La Bourse de Montréal n'attend plus qu'un énoncé adéquat de politique environnementale du gouvernement Harper pour lancer son " marché climatique " des crédits d'émissions polluantes, a dit son président, Luc Bertrand, lors d'une conférence à Toronto, hier.

La Bourse de Montréal n'attend plus qu'un énoncé adéquat de politique environnementale du gouvernement Harper pour lancer son " marché climatique " des crédits d'émissions polluantes, a dit son président, Luc Bertrand, lors d'une conférence à Toronto, hier.

Mais pour le moment, le retard d'Ottawa à préciser ses intentions sur les gaz à effet de serre (GES) suspend la création d'un marché qui, à l'instar de bourses semblables en Europe et aux États-Unis, pourrait attendre des dizaines de milliards de dollars au Canada seulement.

Et pour la Bourse de Montréal, comme entreprise, cette situation retarde encore un projet innovateur concocté depuis un an en partenariat exclusif avec le " Chicago Climate Exchange ".

Cette bourse américaine est une pionnière du marché d'échange des crédits de GES entre des organisations plus polluantes et d'autres moins polluantes.

Ce marché permet d'attribuer une valeur financière aux efforts de réduction des GES, ce qui devient un incitatif tangible et additionnel pour les entreprises polluantes.

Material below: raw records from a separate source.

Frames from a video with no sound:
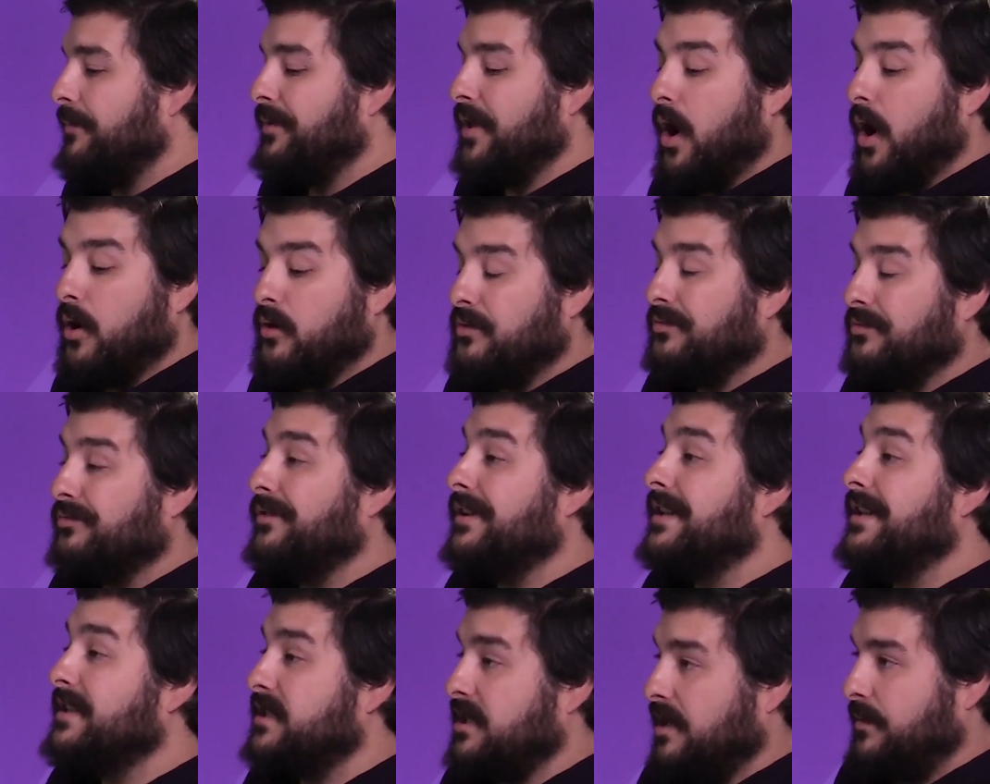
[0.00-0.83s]
The only
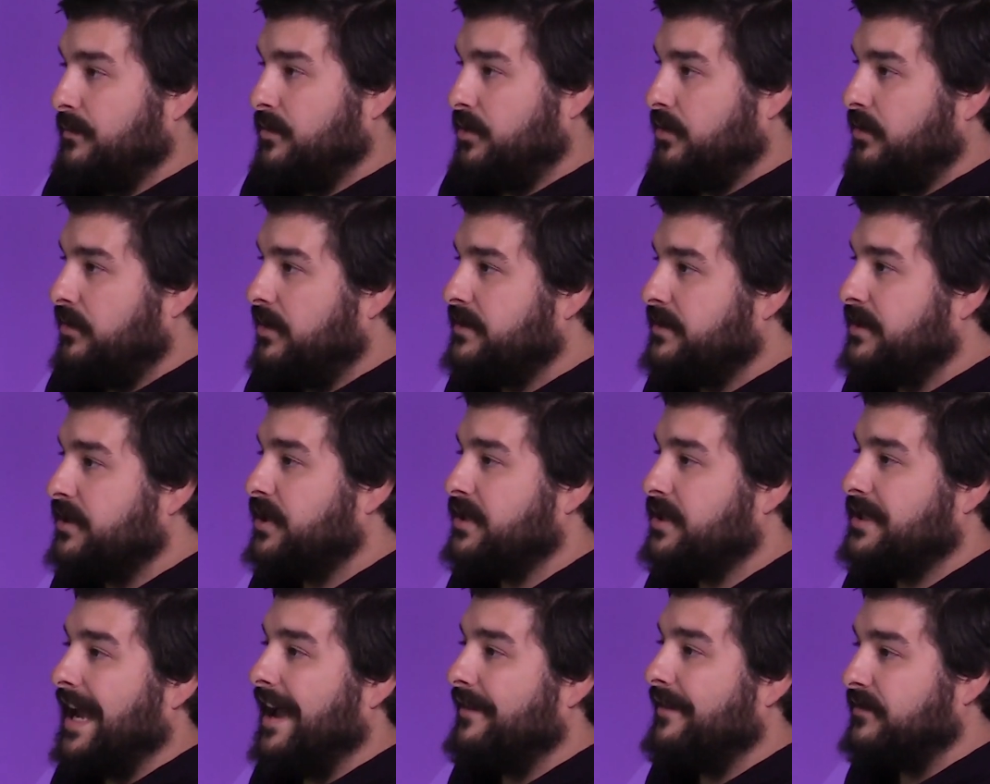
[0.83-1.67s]
reason I'm doing this is
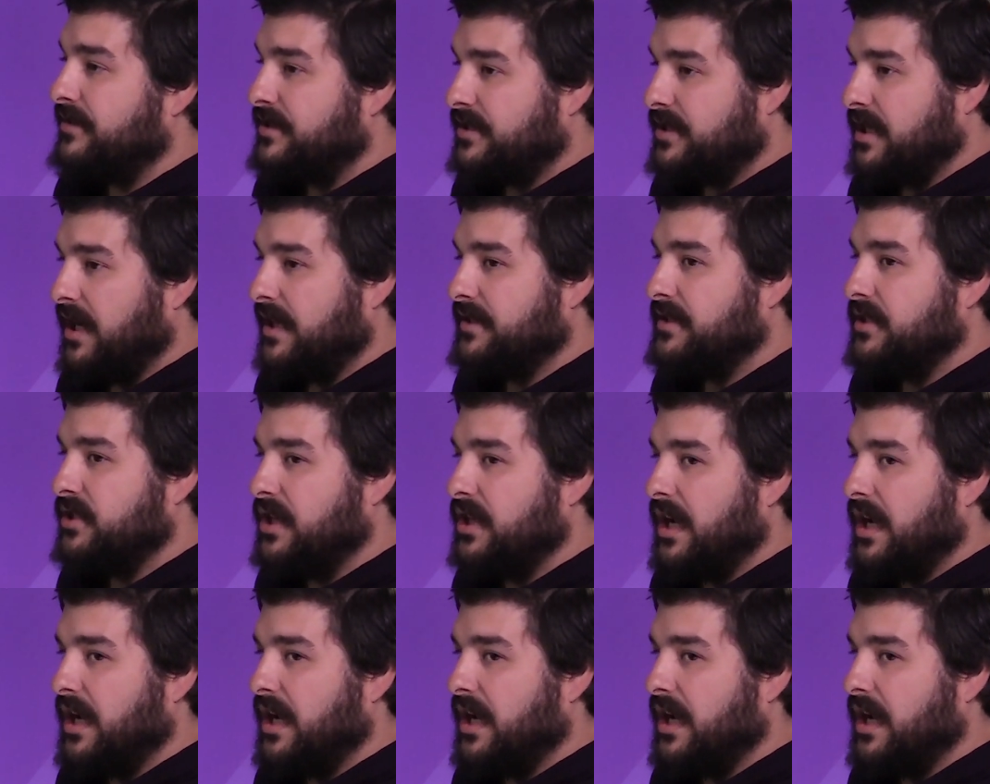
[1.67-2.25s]
because I haven't started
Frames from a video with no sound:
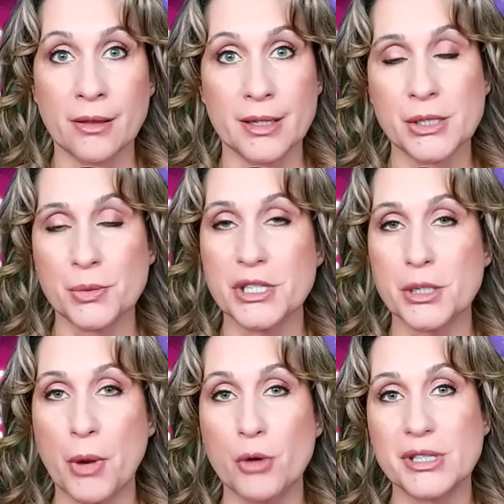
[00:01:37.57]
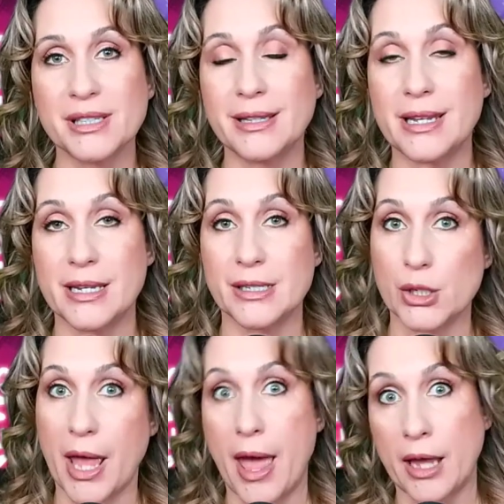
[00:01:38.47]
This was supposedly
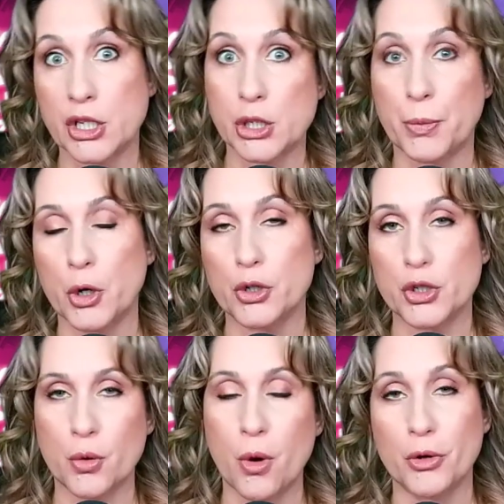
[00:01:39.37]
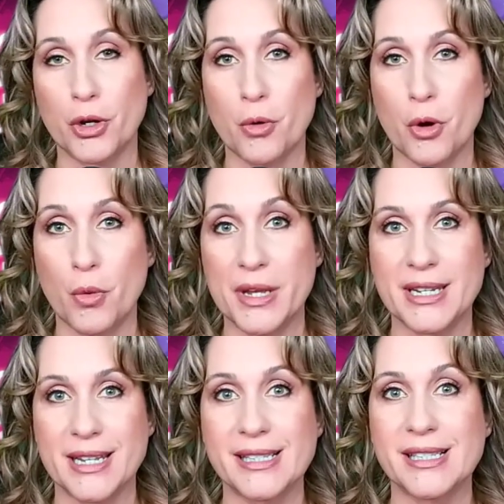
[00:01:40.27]
his expert, quote unquote,
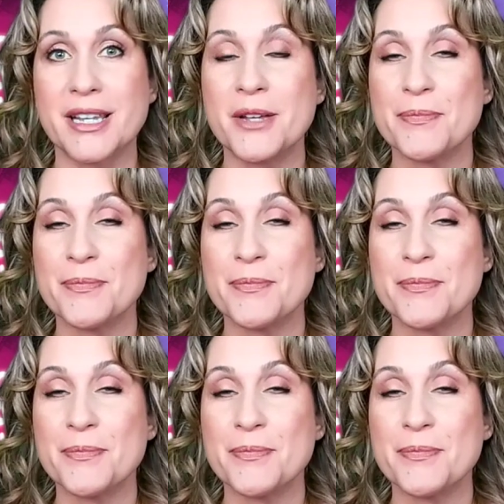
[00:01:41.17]
witness.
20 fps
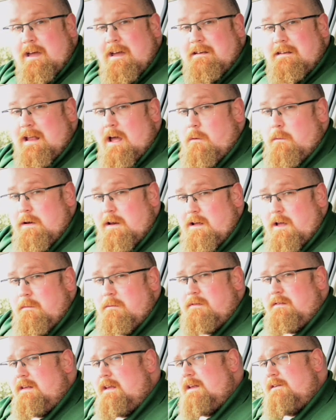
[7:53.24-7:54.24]
Now, when it
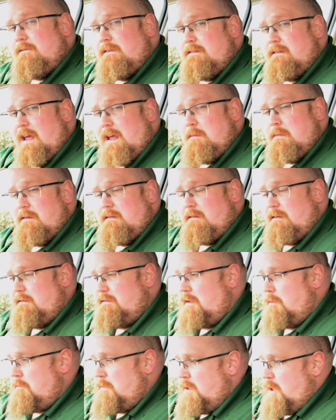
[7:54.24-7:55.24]
comes to the infotainment
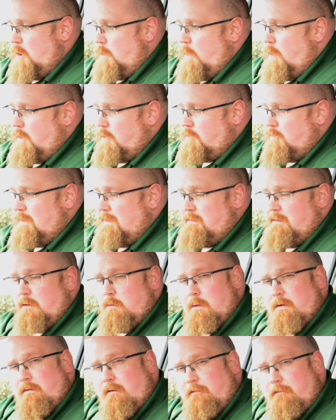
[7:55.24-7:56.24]
system, you are
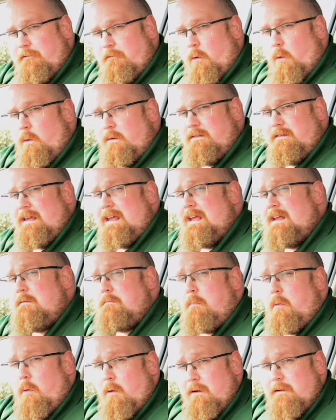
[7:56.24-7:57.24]
greeted with a
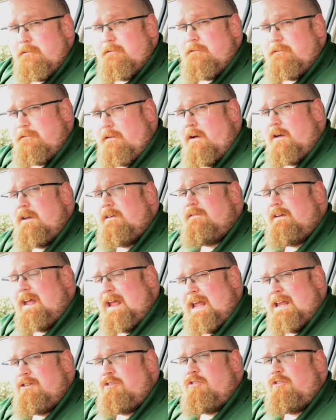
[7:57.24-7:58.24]

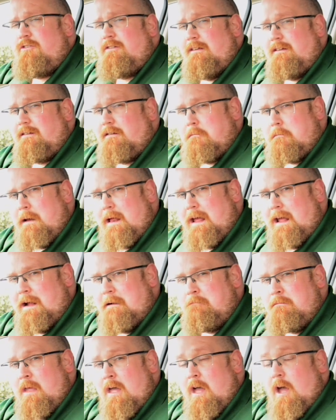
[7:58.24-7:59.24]
14.5-inch
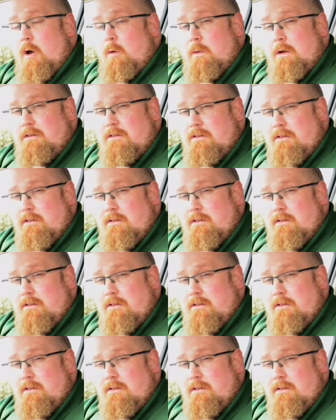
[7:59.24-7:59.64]
display, which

" L'établissement d'un marché canadien des crédits d'émissions est en fait un moyen gratuit pour les fonds publics d'accélérer la réduction des GES, au lieu d'une réglementation coûteuse. Comment un gouvernement peut-il hésiter envers ça, d'autant plus que la demande des investisseurs pour ces crédits grandit rapidement? ", a dit Luc Bertrand, lors d'une conférence des produits dérivés organisée par la Bourse de Montréal, hier à Toronto.

" Nous sommes prêts pour lancer ce marché de GES, en quelques semaines. Mais ce qui nous manque du fédéral, c'est la définition des émissions polluantes et la façon de les comptabiliser, afin de former la base de titres négociables ", a expliqué M. Bertrand.

D'ailleurs, les demandes d'entrevue de La Presse Affaires au cabinet de la ministre fédérale de l'Environnement, Rona Ambrose, sont demeurées sans réponse, hier.

C'était aussi au lendemain d'un rapport de la Commissaire à l'environnement à Ottawa, Johanne Gélinas, qui critiquait l'hésitation du gouvernement Harper en matière de lutte contre les GES et les changements climatiques.

Mais à Toronto, hier, Luc Bertrand était entouré de son homologue du " Chicago Climate Exchange ", Richard Sandor. Ce docteur en finances et en gestion est considéré comme un pionnier de l'essor des produits dérivés depuis deux décennies.

Éclipser l'Europe

À son avis, la prochaine bourse montréalaise des crédits de pollution de l'air pourrait éclipser ce qui se fait en Europe jusqu'à maintenant.

" Le Canada émet 800 millions de tonnes de polluants par an. C'est plus que les pays de l'Union Européenne qui participent à un marché des crédits d'émissions polluantes, a indiqué M. Sandor."

" Le marché canadien pourrait devenir énorme, tout en rétablissant le Canada parmi les meneurs de la lutte contre la pollution, comme il y a 10 ans. "

Selon Luc Bertrand, en considérant la cote actuelle en Europe de 20 Euros par crédit d'une tonne de gaz polluant, la valeur d'un marché de 800 millions de tonnes au Canada dépasserait les 20 milliards de dollars canadiens.

" C'est un marché qui aurait une bonne liquidité, comme le veulent les investisseurs. Il serait aussi assez gros pour qu'on y ajoute quelques produits dérivés sur le système de la Bourse de Montréal, qui est réputé comme très performants ", a indiqué M. Bertrand.

D'ailleurs, à la conférence de Toronto, des dirigeants d'entreprises et des financiers ont exprimé leur intérêt à négocier bientôt des crédits de GES au Canada.

Entre autres personnes, James Brown, conseiller en changements climatiques chez la pétrolière Shell Canada, a indiqué que " nos efforts depuis 10 ans nous ont permis de stabiliser et même de réduire nos émissions de GES malgré la croissance de nos activités."

" Mais pour aller plus loin, tant chez Shell qu'à l'échelle plus globale, nous souhaitons accéder à un marché des crédits de GES comme outil de gestion d'investissement ", a-t-il ajouté.

Pour sa part, le directeur d'une firme américaine de fonds de couverture (hedge funds) de quelques milliards a dit qu'il serait " parmi les premiers " à transiger sur le prochain marché montréalais des crédits de GES.